Exercise description. Reproduce the data exactly as given, except for any images.

(Stored data)
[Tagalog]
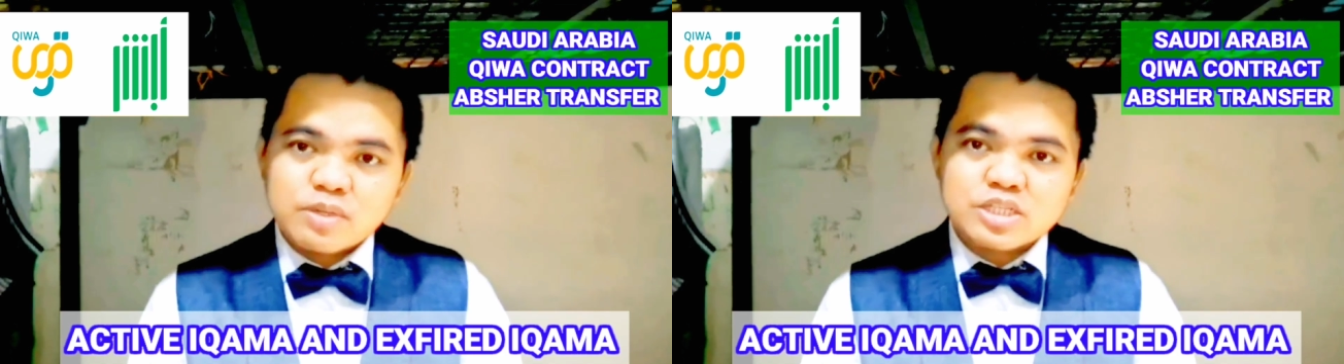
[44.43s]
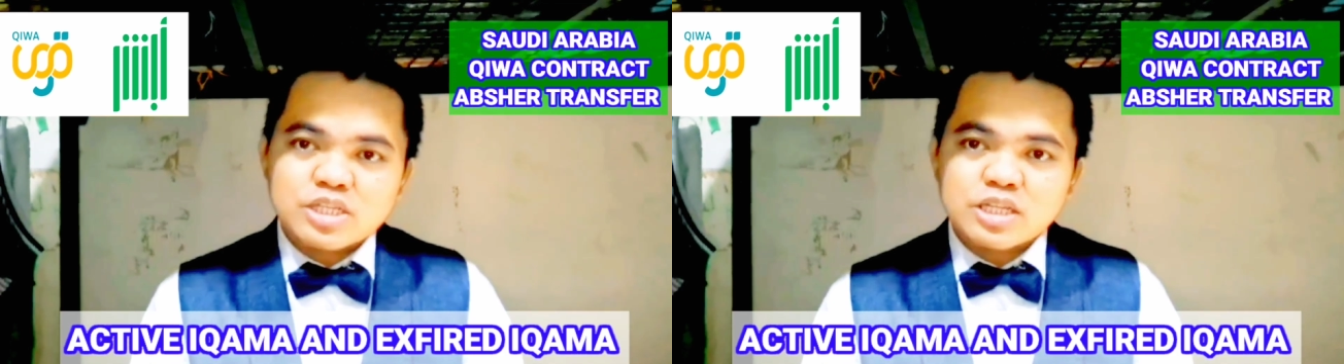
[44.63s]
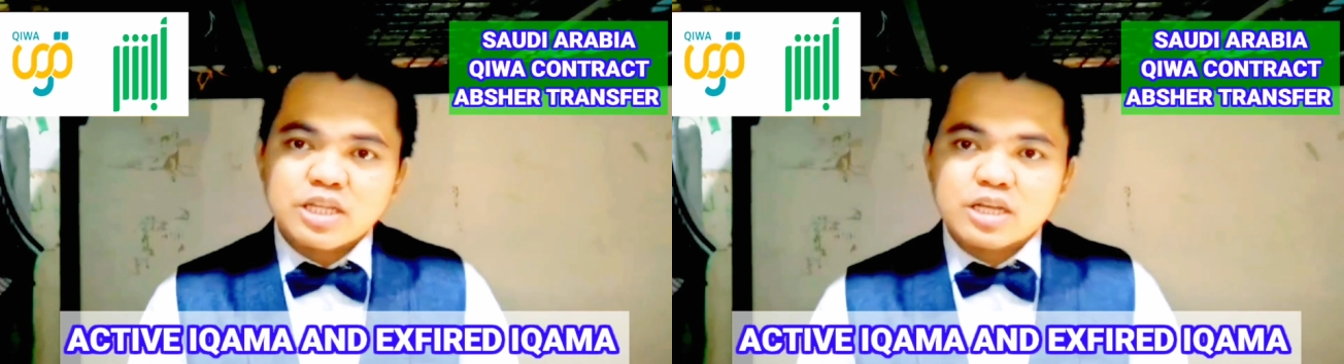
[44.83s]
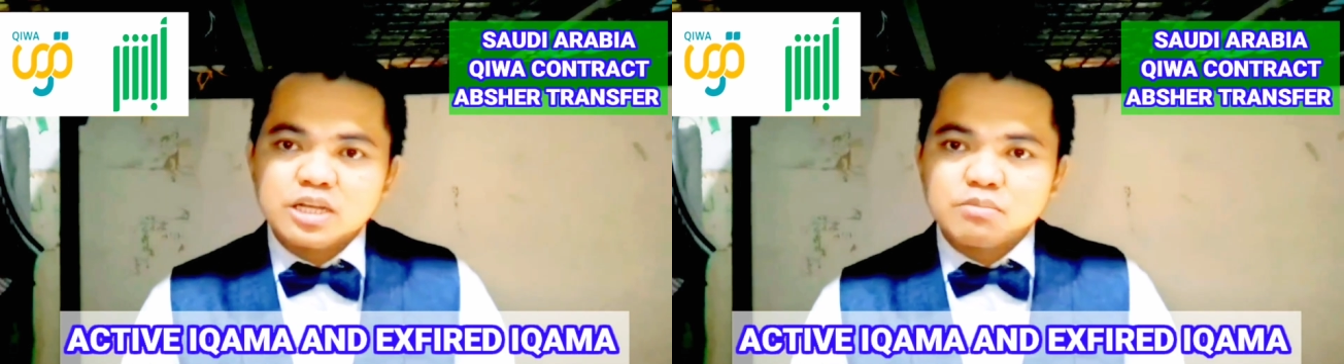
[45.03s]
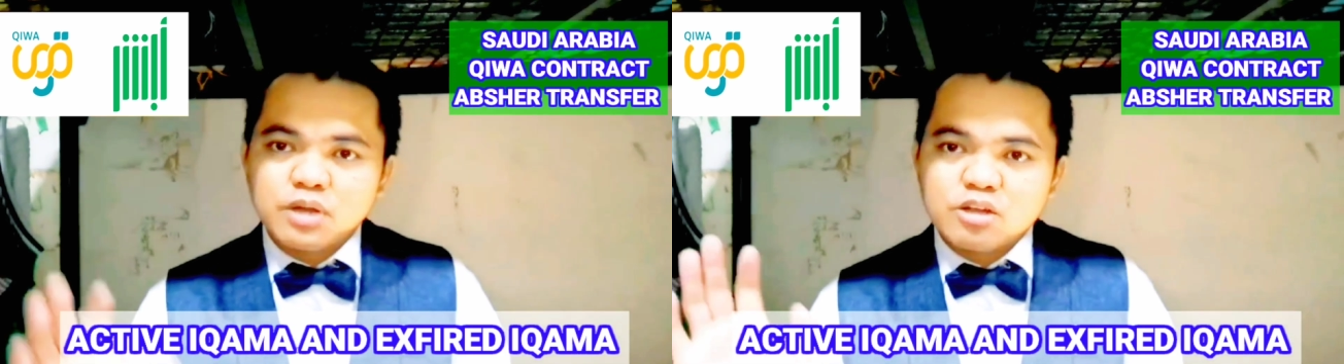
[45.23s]
pag sinendang ka
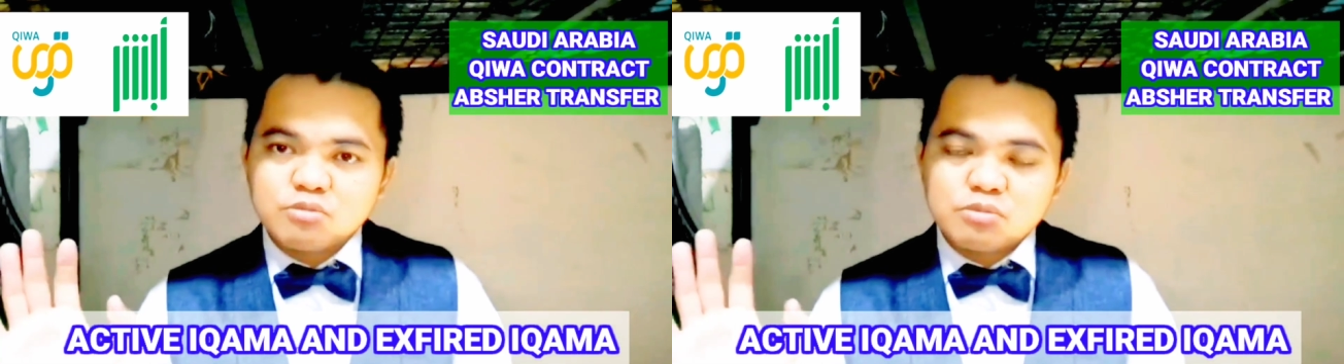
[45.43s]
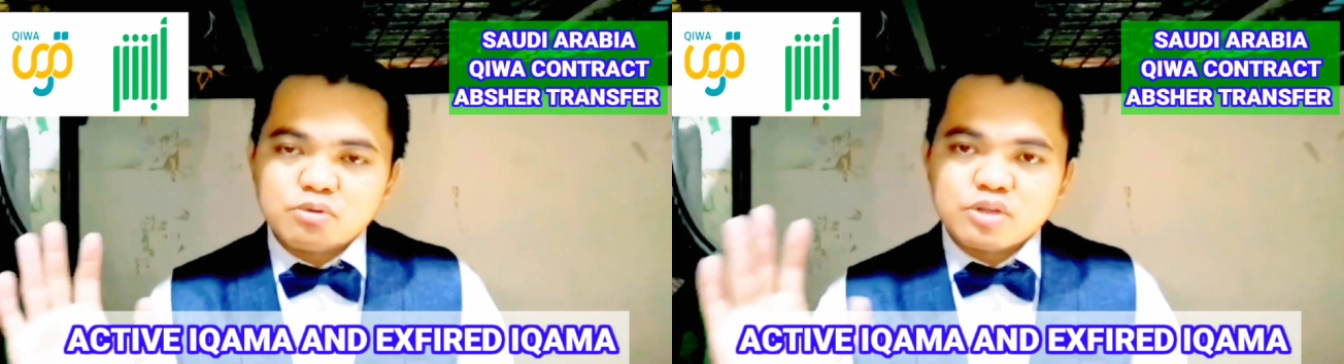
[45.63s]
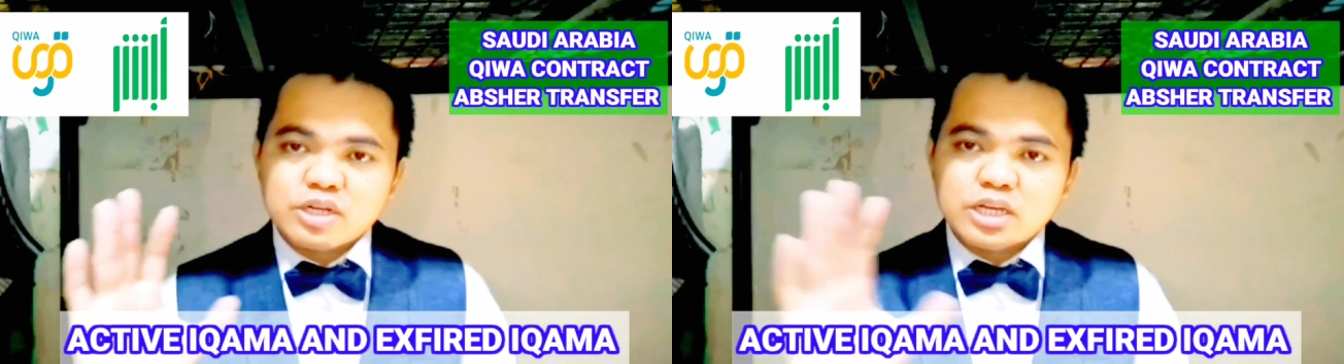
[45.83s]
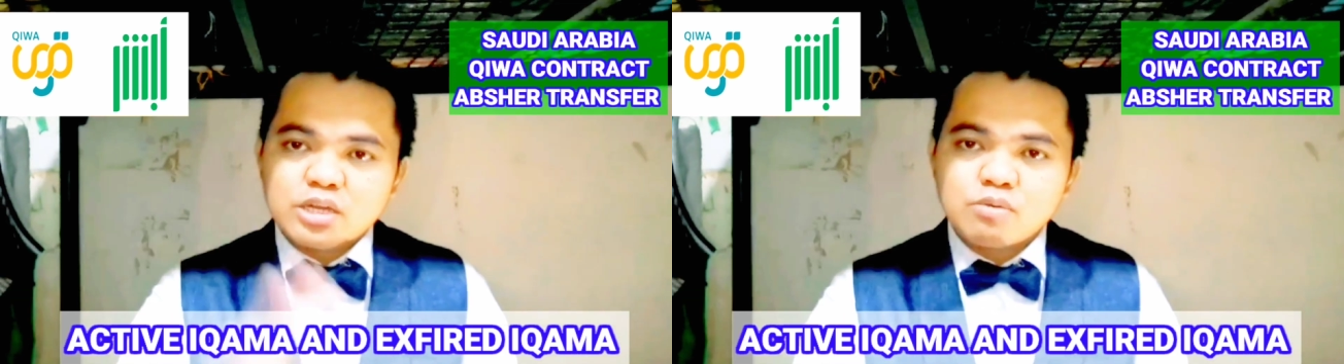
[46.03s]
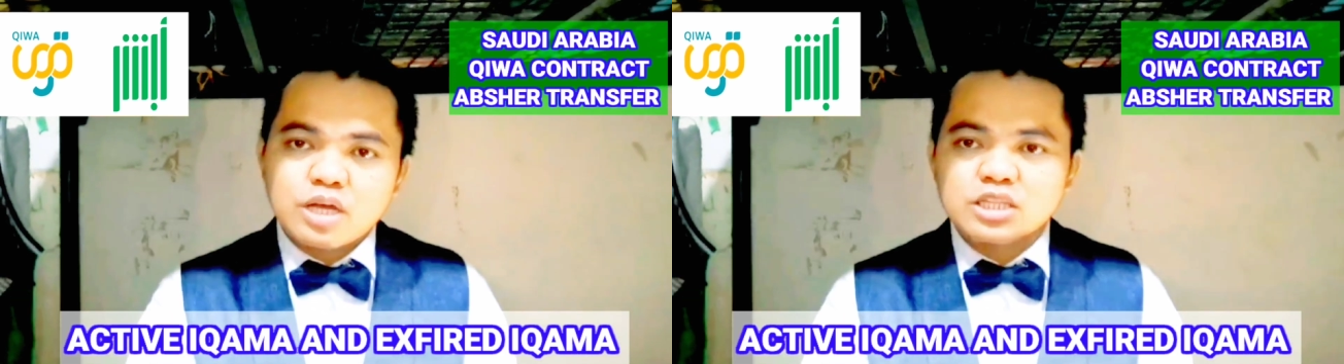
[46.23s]
ng bagong employer ng
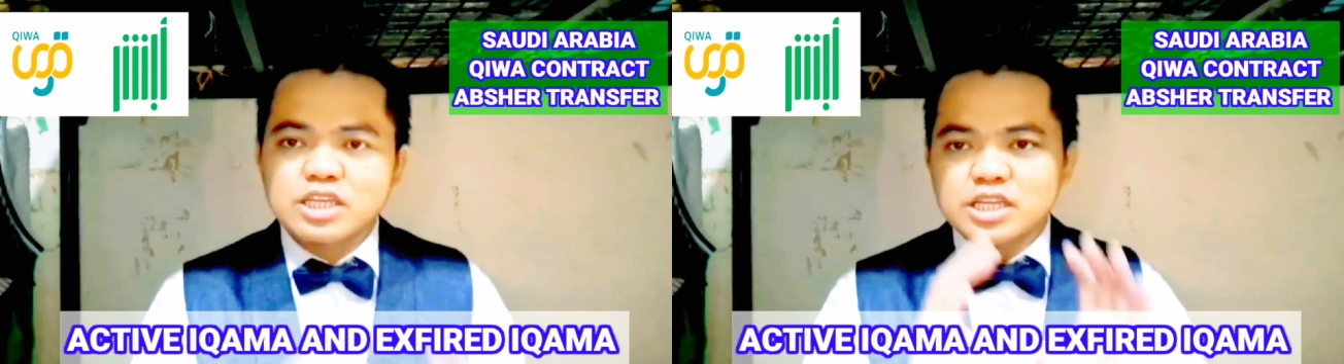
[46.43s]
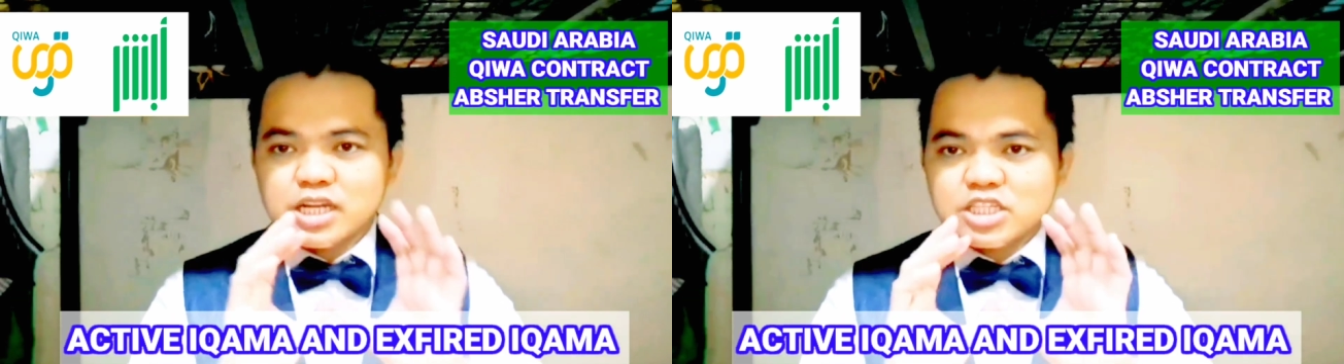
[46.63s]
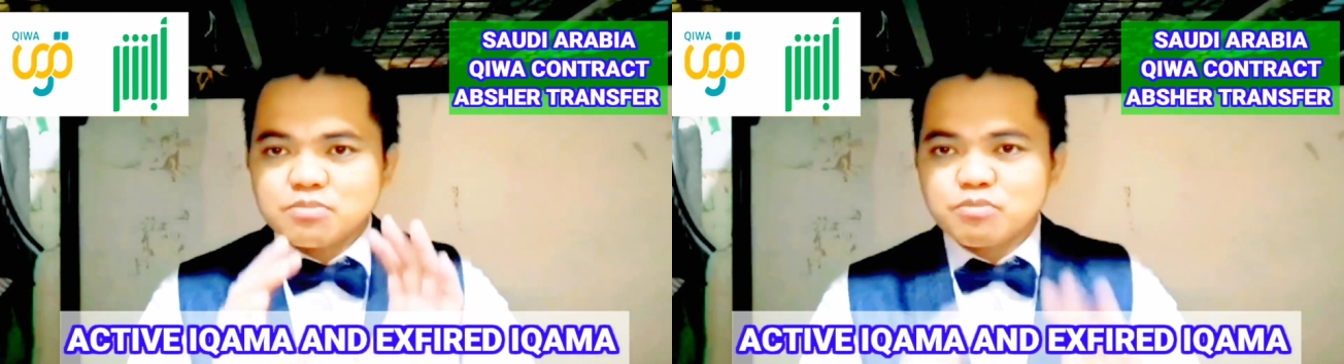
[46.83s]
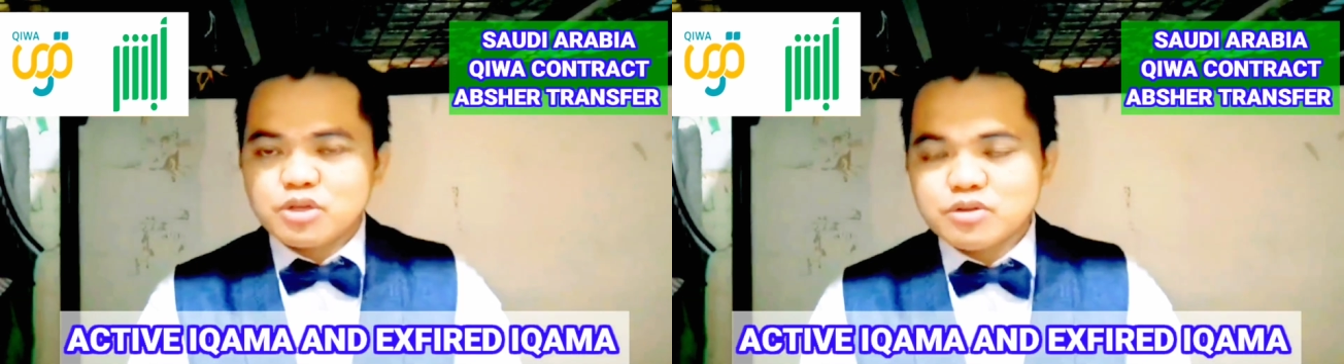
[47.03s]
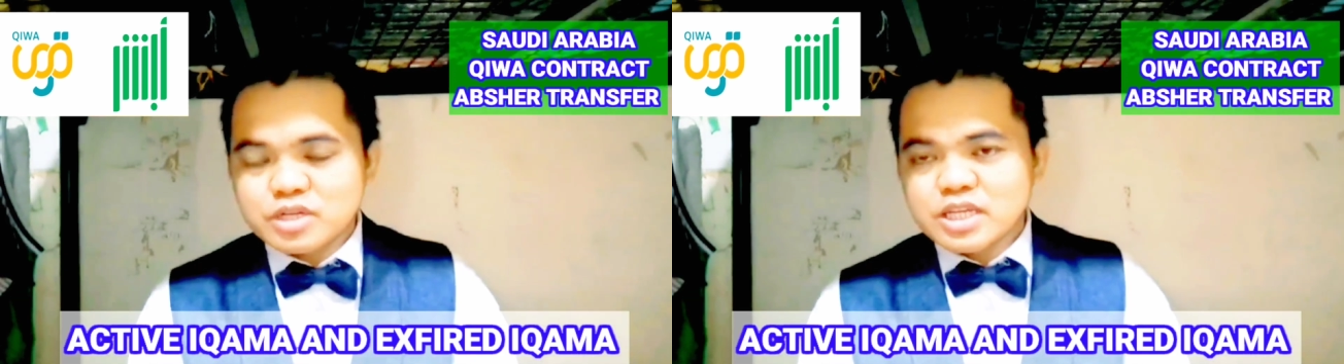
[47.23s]
kiwa at inaccept mo
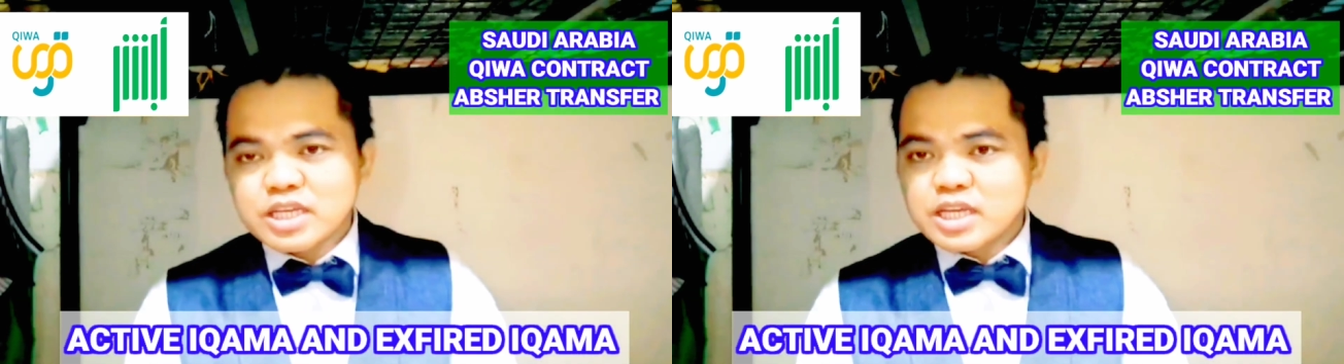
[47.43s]
yun,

Task solution.
[Tagalog]
[44.43s]
[44.63s]
[44.83s]
[45.03s]
[45.23s]
pag sinendang ka
[45.43s]
[45.63s]
[45.83s]
[46.03s]
[46.23s]
ng bagong employer ng
[46.43s]
[46.63s]
[46.83s]
[47.03s]
[47.23s]
kiwa at inaccept mo
[47.43s]
yun,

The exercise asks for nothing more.